Lion's Den (1988)
Cela fait plus d'une vingtaine d'années que je rêve de mettre la main sur ce court métrage de 24 minutes réalisé par Bryan Singer en 1987 (mais
copyrighté en 1990) à l'âge de 22 ans à l'issue de ses études à l'USC avec son casting de potes du cinéaste qui comprend Ethan Hawke (pile entre ses deux premiers longs,
Explorers et
Le Cercle des poètes disparus), Dylan Kussman (également dans le Weir avant des micro-rôles dans les futurs Singer), Brandon Boyce (futur scénariste d'
Un élève doué, entre autres) et Singer
himself (et c'est déjà monté par John Ottman).
Il n'est pas rare que les premières œuvres contiennent déjà des germes de la filmographie à venir de leurs auteurs mais ce n'est pas toujours le cas. Ici, si le film n'annonce rien d'un point de vue esthétique (les décors réels l'ayant visiblement forcé à redoubler de gros plans et de champs-contre-champs), on a vraiment la matrice thématique du cinéma de Singer dans cette histoire d'une bande de potes qui se réunit pour la première fois depuis qu'ils ont fini le lycée, quatre mois auparavant. Certains ont commencé la fac tandis qu'un autre tourne dans un film et que le dernier, lui, est resté dans le coin où il est vigile. Très vite, la rancœur de ce dernier, jadis le plus populaire de tous, transforme ces retrouvailles en lente réalisation que ce qui les unissait autrefois s'est perdu.
Enfant adopté, Singer a toujours exploré dans ses films les dynamiques de groupe, montrant souvent, dans ses œuvres les plus optimistes, comme le salut vient de l'appartenance à une "famille" et du travail d'équipe (
X-Men,
Superman Returns,
Walkyrie,
Bohemian Rhapsody), bien qu'il fasse preuve parfois d'une certaine ambivalence face à la toxicité inhérente aux
boys clubs (
Usual Suspects). C'est cette notion-là qui ressort ici, allant de pair avec l'autre obsession de l'auteur : la fascination pour les figures du mal. Le terme est sans doute un peu fort pour qualifier le personnage de Chris (Hawke donc, qui roule évidemment sur la compétition), qui aspirait à écrire mais se retrouve vigile (exactement comme Chris...McQuarrie, autre pote et futur collaborateur du réalisateur) et s'en prend donc aux autres, celui qui a rejoint une fraternité (donc un autre groupe), celui qui est devenu comédien (donc qui le surpasse désormais en notoriété) et celui qui n'a pas voulu niquer une meuf bourrée lors d'une soirée...et qu'il traite donc de
"feminine clown" avant que ce dernier ne se confie au personnage de Singer, spectateur de ces embrouilles donc référent du public, avouant son homosexualité et la persécution violente qu'il a subi à l'université où des gars sont rentrés dans sa chambre et lui ont placé un coussin sur la tête avant de lui écrire
"faggot" sur le torse (une aliénation qui allait évidemment revenir dans ses films de super-héros).
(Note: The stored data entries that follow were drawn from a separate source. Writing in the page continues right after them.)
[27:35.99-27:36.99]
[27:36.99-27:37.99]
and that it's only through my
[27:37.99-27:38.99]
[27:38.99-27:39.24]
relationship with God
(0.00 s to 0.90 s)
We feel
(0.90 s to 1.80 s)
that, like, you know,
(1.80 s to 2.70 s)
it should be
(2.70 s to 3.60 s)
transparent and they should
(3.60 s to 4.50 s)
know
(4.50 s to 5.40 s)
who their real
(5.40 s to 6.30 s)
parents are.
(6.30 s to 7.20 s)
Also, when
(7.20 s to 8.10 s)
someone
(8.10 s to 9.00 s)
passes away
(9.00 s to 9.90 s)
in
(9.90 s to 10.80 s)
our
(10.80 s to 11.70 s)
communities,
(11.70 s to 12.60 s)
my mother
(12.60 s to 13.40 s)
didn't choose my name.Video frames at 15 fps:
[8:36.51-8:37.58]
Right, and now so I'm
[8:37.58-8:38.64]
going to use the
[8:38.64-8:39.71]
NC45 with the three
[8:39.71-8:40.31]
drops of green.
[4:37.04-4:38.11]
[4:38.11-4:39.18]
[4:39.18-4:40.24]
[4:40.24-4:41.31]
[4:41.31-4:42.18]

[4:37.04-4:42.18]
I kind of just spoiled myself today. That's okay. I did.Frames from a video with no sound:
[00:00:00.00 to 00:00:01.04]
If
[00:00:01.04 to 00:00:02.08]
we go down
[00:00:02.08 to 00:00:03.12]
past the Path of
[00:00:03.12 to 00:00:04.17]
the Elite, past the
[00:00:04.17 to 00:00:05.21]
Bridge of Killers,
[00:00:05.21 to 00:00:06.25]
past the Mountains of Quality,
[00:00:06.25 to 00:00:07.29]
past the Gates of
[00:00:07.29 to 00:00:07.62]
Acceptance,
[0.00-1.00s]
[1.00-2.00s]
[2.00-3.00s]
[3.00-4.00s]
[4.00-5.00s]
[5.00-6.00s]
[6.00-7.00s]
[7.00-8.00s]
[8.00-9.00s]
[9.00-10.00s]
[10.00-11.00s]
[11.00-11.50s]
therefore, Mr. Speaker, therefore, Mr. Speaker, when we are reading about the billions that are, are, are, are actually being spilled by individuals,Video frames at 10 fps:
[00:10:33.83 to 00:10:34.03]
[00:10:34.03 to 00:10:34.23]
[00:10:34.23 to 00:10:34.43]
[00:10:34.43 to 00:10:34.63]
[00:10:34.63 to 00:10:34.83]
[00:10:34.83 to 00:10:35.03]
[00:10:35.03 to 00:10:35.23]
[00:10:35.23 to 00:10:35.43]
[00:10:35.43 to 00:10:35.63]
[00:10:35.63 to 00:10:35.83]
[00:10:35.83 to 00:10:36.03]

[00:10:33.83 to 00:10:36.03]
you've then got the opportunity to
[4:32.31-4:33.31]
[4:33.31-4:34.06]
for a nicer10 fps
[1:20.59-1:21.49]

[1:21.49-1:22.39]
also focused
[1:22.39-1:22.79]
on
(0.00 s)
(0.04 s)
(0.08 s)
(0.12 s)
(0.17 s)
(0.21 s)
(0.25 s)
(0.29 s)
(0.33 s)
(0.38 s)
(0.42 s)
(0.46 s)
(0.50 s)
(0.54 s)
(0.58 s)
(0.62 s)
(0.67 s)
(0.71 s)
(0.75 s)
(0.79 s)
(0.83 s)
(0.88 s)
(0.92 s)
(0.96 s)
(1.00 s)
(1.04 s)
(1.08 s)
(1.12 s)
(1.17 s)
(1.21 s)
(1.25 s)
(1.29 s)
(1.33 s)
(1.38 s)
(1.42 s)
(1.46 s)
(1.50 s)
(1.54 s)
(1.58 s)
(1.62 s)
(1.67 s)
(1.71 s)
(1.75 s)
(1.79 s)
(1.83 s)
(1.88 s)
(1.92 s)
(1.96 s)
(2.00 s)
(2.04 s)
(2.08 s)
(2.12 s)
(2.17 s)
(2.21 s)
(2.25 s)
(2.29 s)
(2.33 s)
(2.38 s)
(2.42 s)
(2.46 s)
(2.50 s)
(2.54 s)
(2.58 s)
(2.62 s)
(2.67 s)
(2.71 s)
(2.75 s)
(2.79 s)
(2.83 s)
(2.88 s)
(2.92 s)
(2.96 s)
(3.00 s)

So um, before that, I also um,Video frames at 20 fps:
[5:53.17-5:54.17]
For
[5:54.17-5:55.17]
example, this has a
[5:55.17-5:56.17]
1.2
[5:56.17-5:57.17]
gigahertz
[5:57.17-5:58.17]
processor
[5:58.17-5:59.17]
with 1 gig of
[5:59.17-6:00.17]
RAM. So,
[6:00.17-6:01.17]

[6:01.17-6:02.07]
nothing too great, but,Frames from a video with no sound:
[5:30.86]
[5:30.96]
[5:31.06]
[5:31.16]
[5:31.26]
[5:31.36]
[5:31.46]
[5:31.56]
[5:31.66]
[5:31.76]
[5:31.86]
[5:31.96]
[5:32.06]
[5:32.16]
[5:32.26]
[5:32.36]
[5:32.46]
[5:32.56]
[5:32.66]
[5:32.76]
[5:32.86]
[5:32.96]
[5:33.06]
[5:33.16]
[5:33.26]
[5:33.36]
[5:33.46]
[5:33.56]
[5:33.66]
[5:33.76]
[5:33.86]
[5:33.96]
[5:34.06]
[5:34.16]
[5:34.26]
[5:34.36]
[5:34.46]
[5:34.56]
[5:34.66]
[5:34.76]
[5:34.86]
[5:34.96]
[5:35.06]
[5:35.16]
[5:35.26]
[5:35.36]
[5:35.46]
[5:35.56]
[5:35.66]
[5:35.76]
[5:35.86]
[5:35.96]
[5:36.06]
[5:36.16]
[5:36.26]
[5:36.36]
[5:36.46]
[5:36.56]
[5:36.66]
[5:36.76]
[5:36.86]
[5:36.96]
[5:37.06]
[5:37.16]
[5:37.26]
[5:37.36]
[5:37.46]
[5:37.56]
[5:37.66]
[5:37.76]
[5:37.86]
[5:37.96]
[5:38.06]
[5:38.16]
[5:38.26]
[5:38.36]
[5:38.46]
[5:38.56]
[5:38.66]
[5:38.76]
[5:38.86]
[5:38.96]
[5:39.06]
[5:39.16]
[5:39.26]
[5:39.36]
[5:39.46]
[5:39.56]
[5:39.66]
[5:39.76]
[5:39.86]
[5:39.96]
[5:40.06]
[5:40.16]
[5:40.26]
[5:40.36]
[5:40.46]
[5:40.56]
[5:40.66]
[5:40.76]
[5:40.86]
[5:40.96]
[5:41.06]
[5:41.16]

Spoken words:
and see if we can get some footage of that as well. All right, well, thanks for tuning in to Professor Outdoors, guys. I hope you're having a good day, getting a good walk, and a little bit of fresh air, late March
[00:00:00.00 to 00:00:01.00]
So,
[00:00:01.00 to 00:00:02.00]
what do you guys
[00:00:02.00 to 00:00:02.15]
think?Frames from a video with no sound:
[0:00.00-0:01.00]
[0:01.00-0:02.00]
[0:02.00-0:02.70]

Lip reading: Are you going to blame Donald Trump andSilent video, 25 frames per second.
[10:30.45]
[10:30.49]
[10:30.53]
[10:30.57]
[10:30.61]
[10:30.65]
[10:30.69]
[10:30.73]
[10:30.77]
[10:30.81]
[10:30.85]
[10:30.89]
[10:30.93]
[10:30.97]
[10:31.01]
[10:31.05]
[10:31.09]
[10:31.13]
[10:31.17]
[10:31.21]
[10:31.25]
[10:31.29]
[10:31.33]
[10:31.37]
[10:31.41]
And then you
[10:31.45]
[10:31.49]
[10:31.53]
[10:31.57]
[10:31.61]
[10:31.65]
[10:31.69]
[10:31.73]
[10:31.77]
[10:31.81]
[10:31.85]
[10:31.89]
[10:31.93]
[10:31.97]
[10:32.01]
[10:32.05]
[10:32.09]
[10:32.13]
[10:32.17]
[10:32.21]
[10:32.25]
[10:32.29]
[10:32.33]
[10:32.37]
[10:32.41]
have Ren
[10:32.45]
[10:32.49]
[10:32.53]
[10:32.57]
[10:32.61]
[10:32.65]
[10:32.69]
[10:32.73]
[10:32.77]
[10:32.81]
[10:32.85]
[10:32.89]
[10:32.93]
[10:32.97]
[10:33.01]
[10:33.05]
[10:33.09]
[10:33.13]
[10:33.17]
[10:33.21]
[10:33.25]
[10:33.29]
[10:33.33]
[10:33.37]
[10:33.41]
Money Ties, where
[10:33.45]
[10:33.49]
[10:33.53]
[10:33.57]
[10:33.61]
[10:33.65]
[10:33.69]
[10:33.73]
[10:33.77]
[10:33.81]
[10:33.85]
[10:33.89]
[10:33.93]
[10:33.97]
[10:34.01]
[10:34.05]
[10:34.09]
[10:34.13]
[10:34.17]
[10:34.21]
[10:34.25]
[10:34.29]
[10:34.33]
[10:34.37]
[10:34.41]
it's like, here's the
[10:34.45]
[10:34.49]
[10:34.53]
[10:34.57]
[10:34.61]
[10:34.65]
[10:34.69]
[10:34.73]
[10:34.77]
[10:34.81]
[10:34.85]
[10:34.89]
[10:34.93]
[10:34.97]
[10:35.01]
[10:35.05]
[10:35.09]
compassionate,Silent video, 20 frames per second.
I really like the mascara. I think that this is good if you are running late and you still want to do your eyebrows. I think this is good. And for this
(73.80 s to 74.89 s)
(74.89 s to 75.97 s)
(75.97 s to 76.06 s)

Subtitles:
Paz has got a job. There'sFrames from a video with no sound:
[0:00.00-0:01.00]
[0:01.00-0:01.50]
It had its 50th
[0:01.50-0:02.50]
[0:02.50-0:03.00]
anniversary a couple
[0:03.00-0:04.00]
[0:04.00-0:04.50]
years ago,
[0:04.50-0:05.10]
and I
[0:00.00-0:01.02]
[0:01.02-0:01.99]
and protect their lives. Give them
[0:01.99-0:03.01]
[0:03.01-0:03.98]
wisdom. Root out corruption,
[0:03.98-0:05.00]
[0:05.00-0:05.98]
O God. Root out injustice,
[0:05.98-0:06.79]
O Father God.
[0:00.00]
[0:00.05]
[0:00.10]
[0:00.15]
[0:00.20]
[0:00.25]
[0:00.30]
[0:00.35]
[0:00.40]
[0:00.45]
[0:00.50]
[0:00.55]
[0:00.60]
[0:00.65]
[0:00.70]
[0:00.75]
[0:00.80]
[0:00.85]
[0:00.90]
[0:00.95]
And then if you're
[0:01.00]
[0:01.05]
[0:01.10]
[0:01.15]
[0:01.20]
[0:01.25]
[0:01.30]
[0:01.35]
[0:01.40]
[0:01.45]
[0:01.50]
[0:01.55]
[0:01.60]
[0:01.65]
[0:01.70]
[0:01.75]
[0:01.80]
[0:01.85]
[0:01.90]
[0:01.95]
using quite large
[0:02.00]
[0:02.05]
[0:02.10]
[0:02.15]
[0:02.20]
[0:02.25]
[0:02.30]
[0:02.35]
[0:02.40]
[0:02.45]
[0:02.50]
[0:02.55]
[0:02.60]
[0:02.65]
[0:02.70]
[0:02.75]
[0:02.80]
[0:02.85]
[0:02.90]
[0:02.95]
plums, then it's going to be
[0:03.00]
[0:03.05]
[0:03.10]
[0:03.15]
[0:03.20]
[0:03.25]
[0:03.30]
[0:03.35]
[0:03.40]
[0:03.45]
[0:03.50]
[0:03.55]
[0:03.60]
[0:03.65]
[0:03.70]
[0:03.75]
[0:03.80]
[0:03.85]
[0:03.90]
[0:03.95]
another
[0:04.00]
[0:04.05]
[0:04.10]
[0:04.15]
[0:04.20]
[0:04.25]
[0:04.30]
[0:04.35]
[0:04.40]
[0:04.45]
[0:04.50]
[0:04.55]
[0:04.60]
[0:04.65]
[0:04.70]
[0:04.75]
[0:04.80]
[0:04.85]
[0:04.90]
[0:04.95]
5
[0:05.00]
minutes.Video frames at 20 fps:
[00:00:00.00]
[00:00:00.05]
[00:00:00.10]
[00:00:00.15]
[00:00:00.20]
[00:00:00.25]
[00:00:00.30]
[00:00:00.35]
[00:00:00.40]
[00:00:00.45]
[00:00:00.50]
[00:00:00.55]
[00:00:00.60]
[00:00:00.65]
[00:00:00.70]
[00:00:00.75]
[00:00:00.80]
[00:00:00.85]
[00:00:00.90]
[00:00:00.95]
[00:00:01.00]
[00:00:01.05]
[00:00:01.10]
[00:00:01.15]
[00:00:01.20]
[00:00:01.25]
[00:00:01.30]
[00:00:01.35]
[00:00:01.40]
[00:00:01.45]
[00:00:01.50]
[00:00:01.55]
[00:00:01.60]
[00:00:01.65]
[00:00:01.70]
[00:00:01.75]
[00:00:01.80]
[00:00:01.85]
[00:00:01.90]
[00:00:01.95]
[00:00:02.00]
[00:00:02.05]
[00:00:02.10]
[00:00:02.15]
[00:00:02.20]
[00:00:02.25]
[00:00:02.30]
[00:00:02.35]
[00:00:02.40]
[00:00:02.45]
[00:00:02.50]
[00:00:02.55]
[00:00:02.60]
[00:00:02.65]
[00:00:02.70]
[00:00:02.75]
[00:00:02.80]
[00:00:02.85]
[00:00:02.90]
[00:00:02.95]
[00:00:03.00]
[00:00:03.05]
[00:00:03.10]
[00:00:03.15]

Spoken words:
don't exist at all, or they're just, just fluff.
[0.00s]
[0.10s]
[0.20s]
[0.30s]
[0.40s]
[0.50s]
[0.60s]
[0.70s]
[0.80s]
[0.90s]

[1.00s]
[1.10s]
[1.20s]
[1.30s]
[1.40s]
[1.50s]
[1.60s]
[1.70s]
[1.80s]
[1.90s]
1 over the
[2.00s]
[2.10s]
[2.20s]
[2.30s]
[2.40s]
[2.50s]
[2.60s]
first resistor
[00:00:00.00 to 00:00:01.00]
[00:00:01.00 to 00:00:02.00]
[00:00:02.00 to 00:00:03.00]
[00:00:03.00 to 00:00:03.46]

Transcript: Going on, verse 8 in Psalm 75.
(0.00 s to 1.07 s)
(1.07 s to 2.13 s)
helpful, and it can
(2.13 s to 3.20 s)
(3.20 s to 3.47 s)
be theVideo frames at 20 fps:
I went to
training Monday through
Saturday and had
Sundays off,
Et pourtant, bien que l'insulte de Chris l'ait renvoyé à ce harcèlement scolaire, il reviendra vers lui, avec un
"c'est pas grave" de dominé prêt à subir, parce que ce dominant demeure charismatique.
Contrairement à toute attente, l'idée ne vient pas de Singer.
“It was Ethan’s idea,” recalls Singer. “‘Why not have one of the characters be gay? That’ll be cool.’ It was purely a device. But it did set up a kind of…odd relationship. Chris’ only fan is the one he’s beating up on, who’s probably in love with him. In retrospect, I look at it as probably a very sophisticated kind of young relationship which is ultimately unrequited and doesn’t come to fruition.”Mais si l'idée ne vient pas du cinéaste, elle se retrouve toutefois à travers son corpus - cette relation n'est pas si différente de celle entre Verbal Kint (Kevin Spacey) et Dean Keaton (Gabriel Byrne) dans
Usual Suspects ou entre Todd Bowden (Brad Renfro) et Kurt Dussander (Ian McKellen) dans
Un élève doué - et, j'ai envie de dire...dans sa vie? Il est impossible de ne pas revisiter le travail de Singer à la lumière des accusations dont il est le sujet et le mec semble être passé du personnage de la victime - la discrimination à son égard ayant pu être vécu par Singer, lui-même homosexuel - à celui du bourreau, jouissant de l'ascendant qu'il avait sur tous ces jeunes éphèbes.
D'ailleurs, c'est déjà plus ou moins ce que raconte
Usual Suspects, où l'handicapé victimisé s'avère être le grand manipulateur.
Dès son deuxième long métrage, Singer nous présentait son fantasme. Depuis, il l'a réalisé.
Shit, je vais peut-être vraiment l'écrire, ce livre.